● **AIM OF THE EXERCISE**: Leaving out the pictures, output each record exactly as it stands.
-- DATA follows --
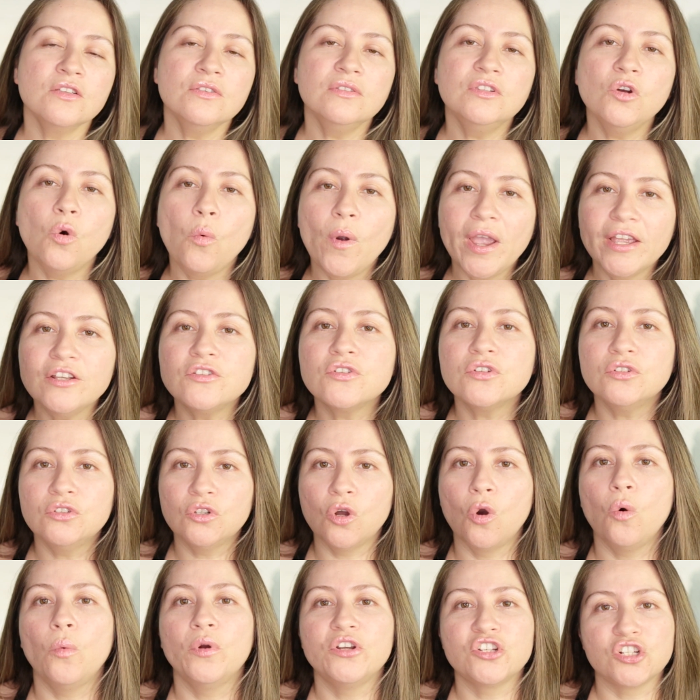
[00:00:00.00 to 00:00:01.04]
The way to
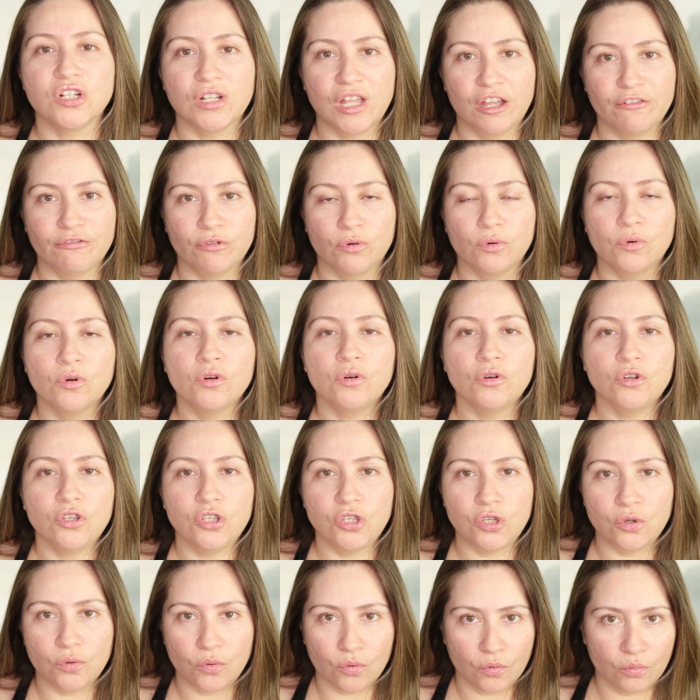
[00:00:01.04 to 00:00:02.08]
know which level
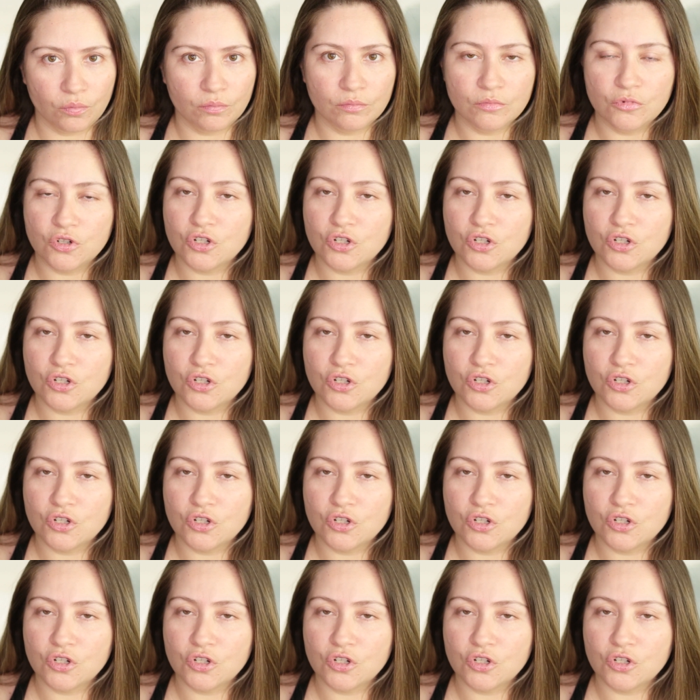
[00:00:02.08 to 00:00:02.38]
you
-- DATA concluded --
● **EXERCISE SOLUTION**:
[00:00:00.00 to 00:00:01.04]
The way to
[00:00:01.04 to 00:00:02.08]
know which level
[00:00:02.08 to 00:00:02.38]
you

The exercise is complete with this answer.